Here the job is to retype the data word for word while leaving the pictures aside.
■ ■ ■ ■ ■ ■ ■
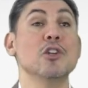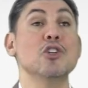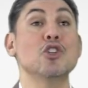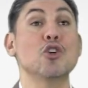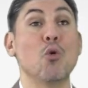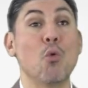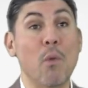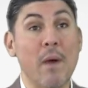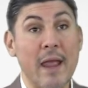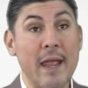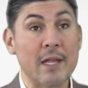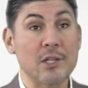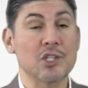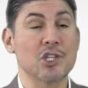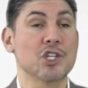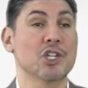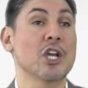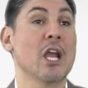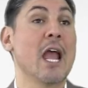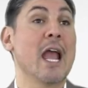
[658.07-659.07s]

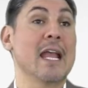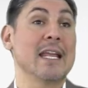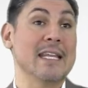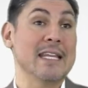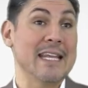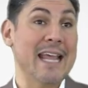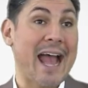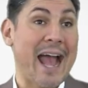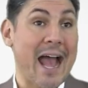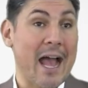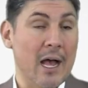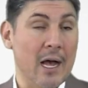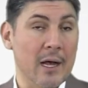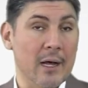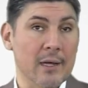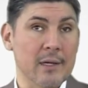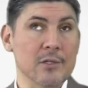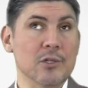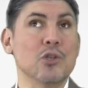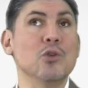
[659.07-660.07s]
Twitch,
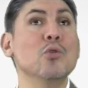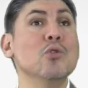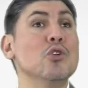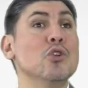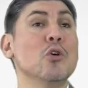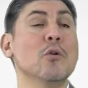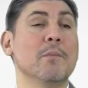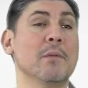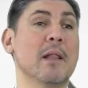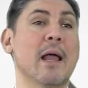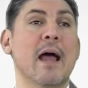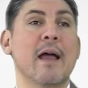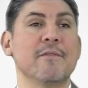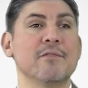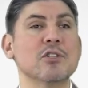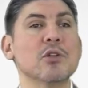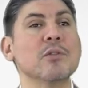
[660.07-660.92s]
YouTube Live.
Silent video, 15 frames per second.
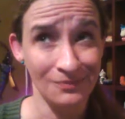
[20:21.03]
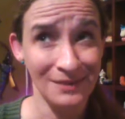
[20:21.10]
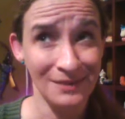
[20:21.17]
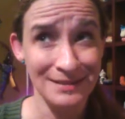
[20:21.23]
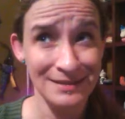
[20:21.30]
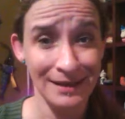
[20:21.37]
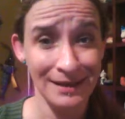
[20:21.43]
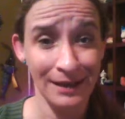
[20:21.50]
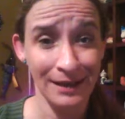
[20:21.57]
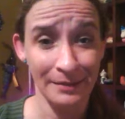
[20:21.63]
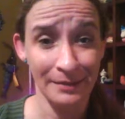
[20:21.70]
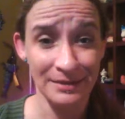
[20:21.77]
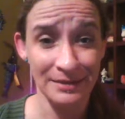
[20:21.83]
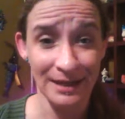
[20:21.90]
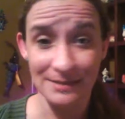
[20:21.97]
sending
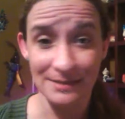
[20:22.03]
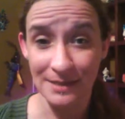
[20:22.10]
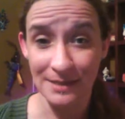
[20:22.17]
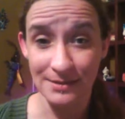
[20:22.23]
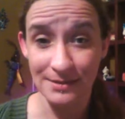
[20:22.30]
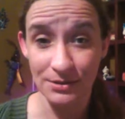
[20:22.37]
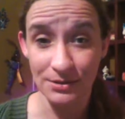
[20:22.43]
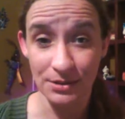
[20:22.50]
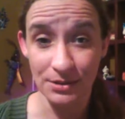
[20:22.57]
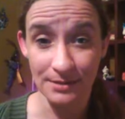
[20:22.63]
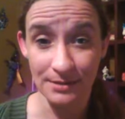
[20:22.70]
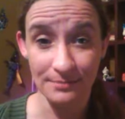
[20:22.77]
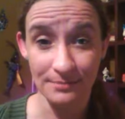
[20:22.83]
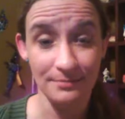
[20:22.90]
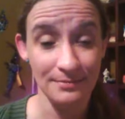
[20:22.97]
them a text message
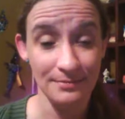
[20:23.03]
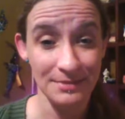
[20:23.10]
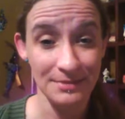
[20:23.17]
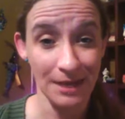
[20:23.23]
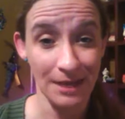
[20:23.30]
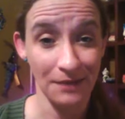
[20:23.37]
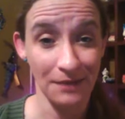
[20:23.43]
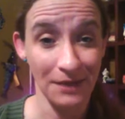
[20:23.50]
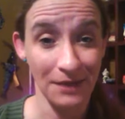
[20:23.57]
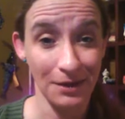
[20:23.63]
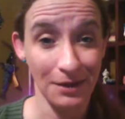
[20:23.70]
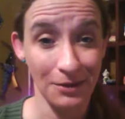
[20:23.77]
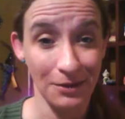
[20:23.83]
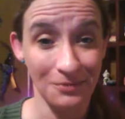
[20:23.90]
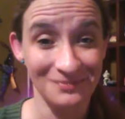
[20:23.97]
and saying
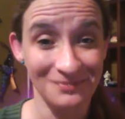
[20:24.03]
thank you.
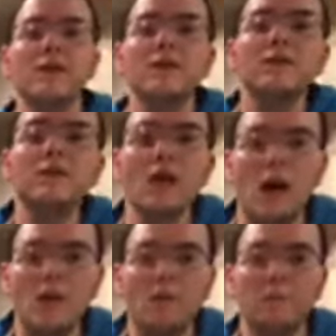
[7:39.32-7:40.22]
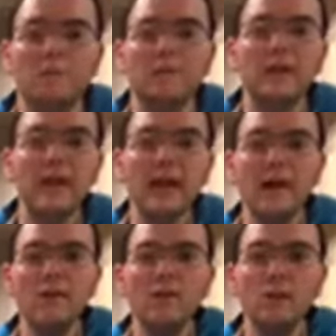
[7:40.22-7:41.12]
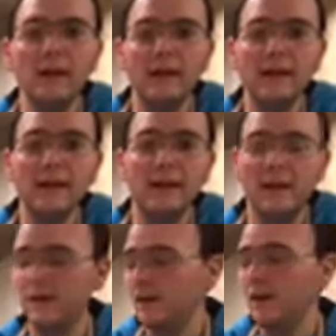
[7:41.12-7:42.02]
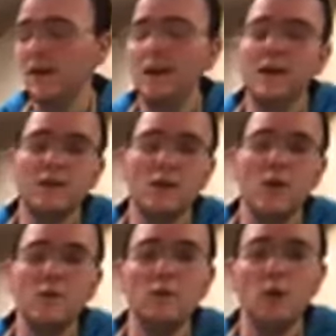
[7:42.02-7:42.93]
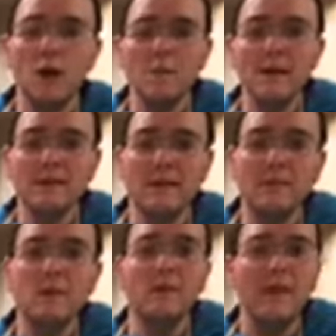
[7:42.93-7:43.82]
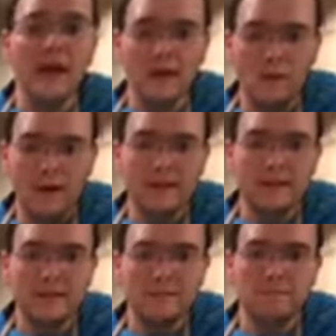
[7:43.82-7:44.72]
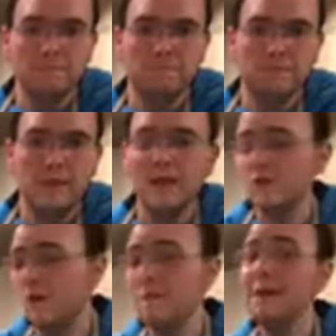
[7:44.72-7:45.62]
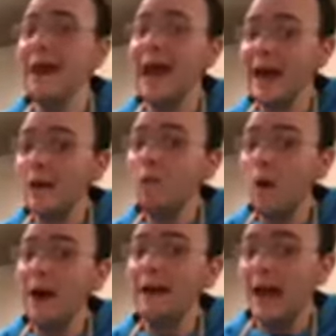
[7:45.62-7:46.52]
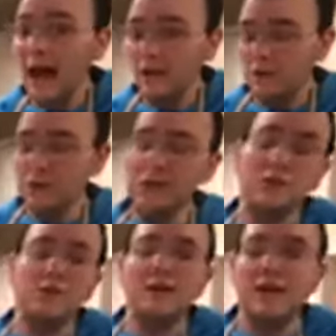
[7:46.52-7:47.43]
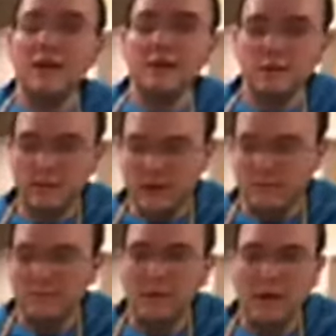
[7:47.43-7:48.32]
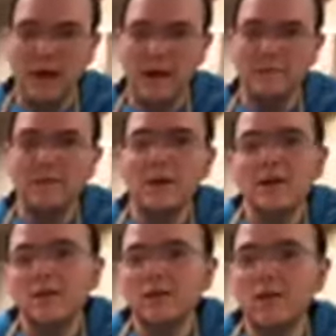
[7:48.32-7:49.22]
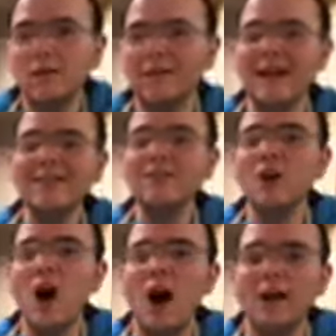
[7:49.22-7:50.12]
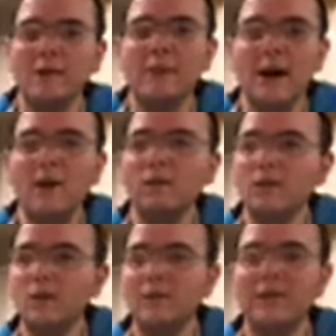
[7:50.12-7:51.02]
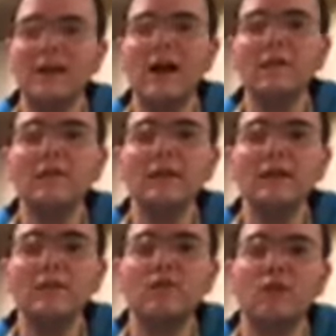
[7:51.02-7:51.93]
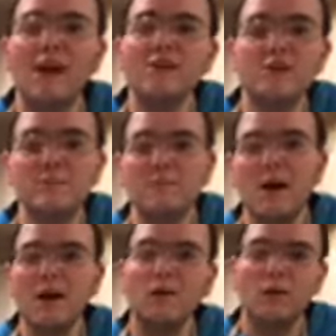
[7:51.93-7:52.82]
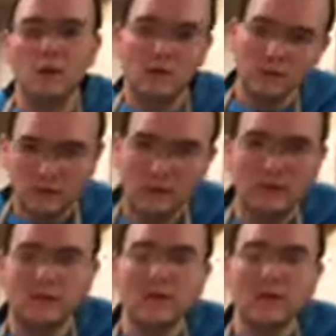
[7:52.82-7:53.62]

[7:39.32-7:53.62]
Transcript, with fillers: So, if we, so if you want to make something with egg whites, and you have an egg white allergy and you can't use it, okay? So let's talk about those lovely French macarons.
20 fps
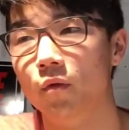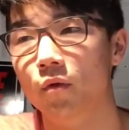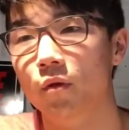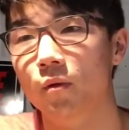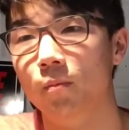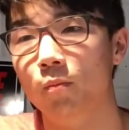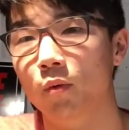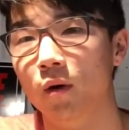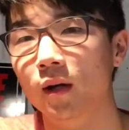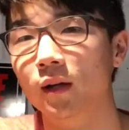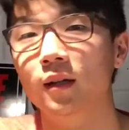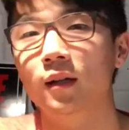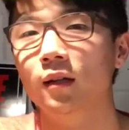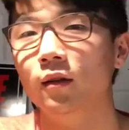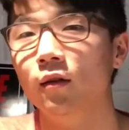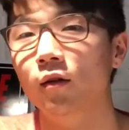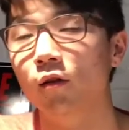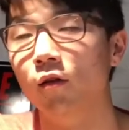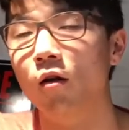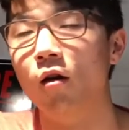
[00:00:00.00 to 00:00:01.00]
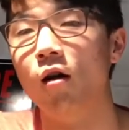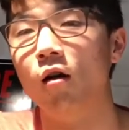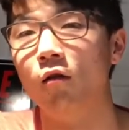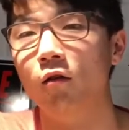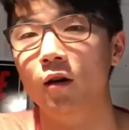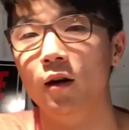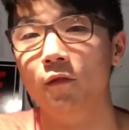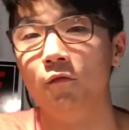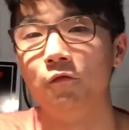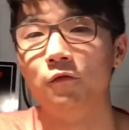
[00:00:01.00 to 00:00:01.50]
the Breaking the Law
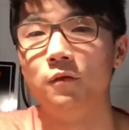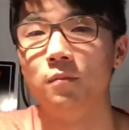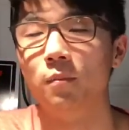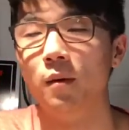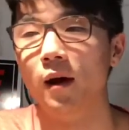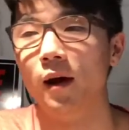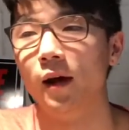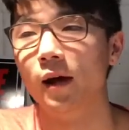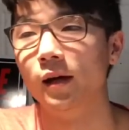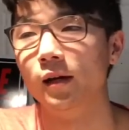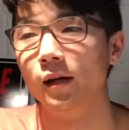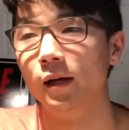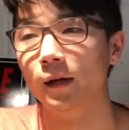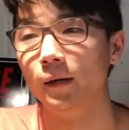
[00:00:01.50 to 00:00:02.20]
riff by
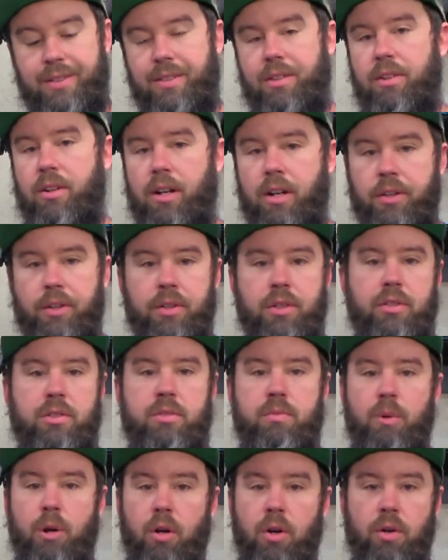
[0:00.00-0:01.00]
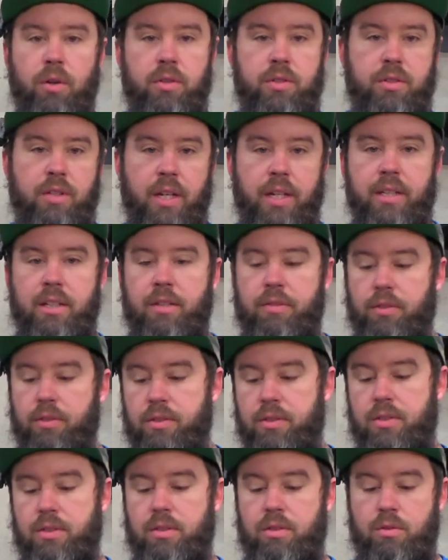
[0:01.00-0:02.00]
There are other small, slight
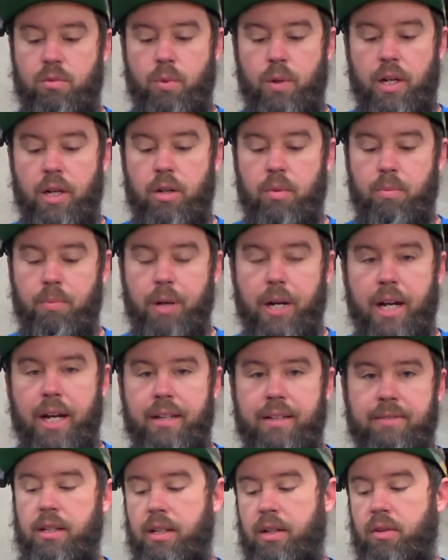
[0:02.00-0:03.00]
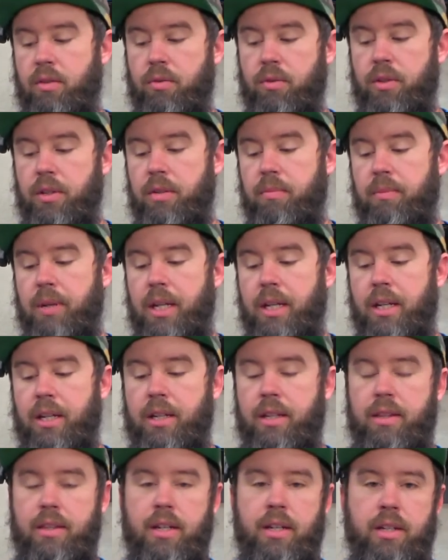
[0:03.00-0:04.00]
differences as well, but they don't really mean
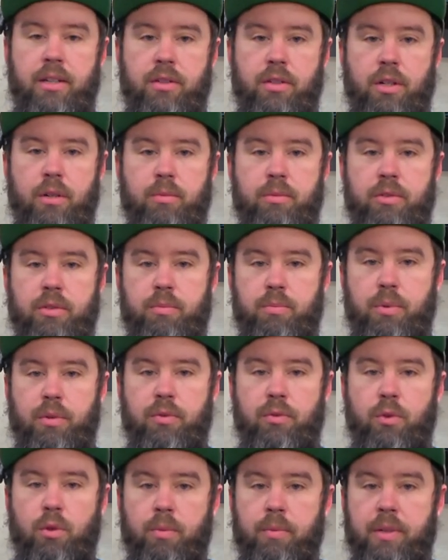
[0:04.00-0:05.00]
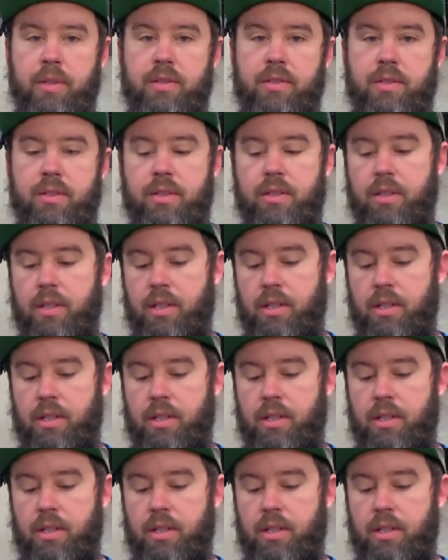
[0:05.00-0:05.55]
anything in terms of performance.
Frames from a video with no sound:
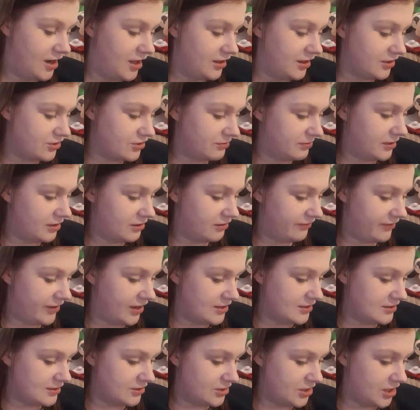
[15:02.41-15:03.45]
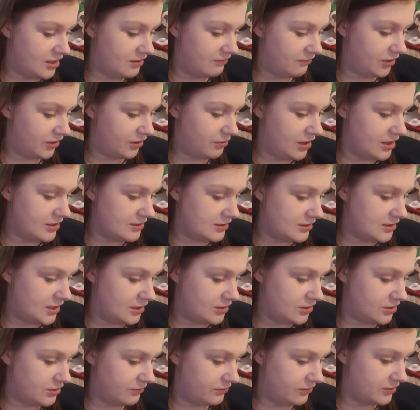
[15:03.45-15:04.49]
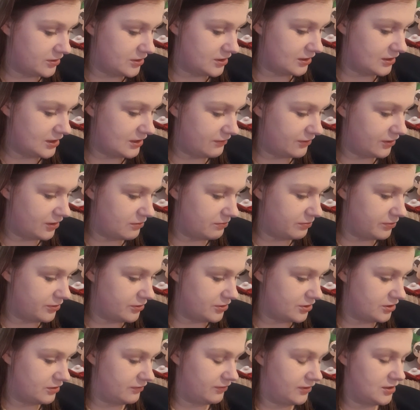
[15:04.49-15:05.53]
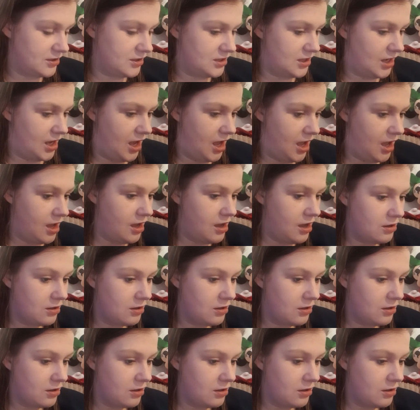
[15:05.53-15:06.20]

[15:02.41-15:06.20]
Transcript: The tribunal finds that Jaden requires attention for a significant portion of the day.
■ ■ ■ ■ ■ ■ ■
Task answer
[658.07-659.07s]

[659.07-660.07s]
Twitch,
[660.07-660.92s]
YouTube Live.
Silent video, 15 frames per second.
[20:21.03]
[20:21.10]
[20:21.17]
[20:21.23]
[20:21.30]
[20:21.37]
[20:21.43]
[20:21.50]
[20:21.57]
[20:21.63]
[20:21.70]
[20:21.77]
[20:21.83]
[20:21.90]
[20:21.97]
sending
[20:22.03]
[20:22.10]
[20:22.17]
[20:22.23]
[20:22.30]
[20:22.37]
[20:22.43]
[20:22.50]
[20:22.57]
[20:22.63]
[20:22.70]
[20:22.77]
[20:22.83]
[20:22.90]
[20:22.97]
them a text message
[20:23.03]
[20:23.10]
[20:23.17]
[20:23.23]
[20:23.30]
[20:23.37]
[20:23.43]
[20:23.50]
[20:23.57]
[20:23.63]
[20:23.70]
[20:23.77]
[20:23.83]
[20:23.90]
[20:23.97]
and saying
[20:24.03]
thank you.
[7:39.32-7:40.22]
[7:40.22-7:41.12]
[7:41.12-7:42.02]
[7:42.02-7:42.93]
[7:42.93-7:43.82]
[7:43.82-7:44.72]
[7:44.72-7:45.62]
[7:45.62-7:46.52]
[7:46.52-7:47.43]
[7:47.43-7:48.32]
[7:48.32-7:49.22]
[7:49.22-7:50.12]
[7:50.12-7:51.02]
[7:51.02-7:51.93]
[7:51.93-7:52.82]
[7:52.82-7:53.62]

[7:39.32-7:53.62]
Transcript, with fillers: So, if we, so if you want to make something with egg whites, and you have an egg white allergy and you can't use it, okay? So let's talk about those lovely French macarons.
20 fps
[00:00:00.00 to 00:00:01.00]
[00:00:01.00 to 00:00:01.50]
the Breaking the Law
[00:00:01.50 to 00:00:02.20]
riff by
[0:00.00-0:01.00]
[0:01.00-0:02.00]
There are other small, slight
[0:02.00-0:03.00]
[0:03.00-0:04.00]
differences as well, but they don't really mean
[0:04.00-0:05.00]
[0:05.00-0:05.55]
anything in terms of performance.
Frames from a video with no sound:
[15:02.41-15:03.45]
[15:03.45-15:04.49]
[15:04.49-15:05.53]
[15:05.53-15:06.20]

[15:02.41-15:06.20]
Transcript: The tribunal finds that Jaden requires attention for a significant portion of the day.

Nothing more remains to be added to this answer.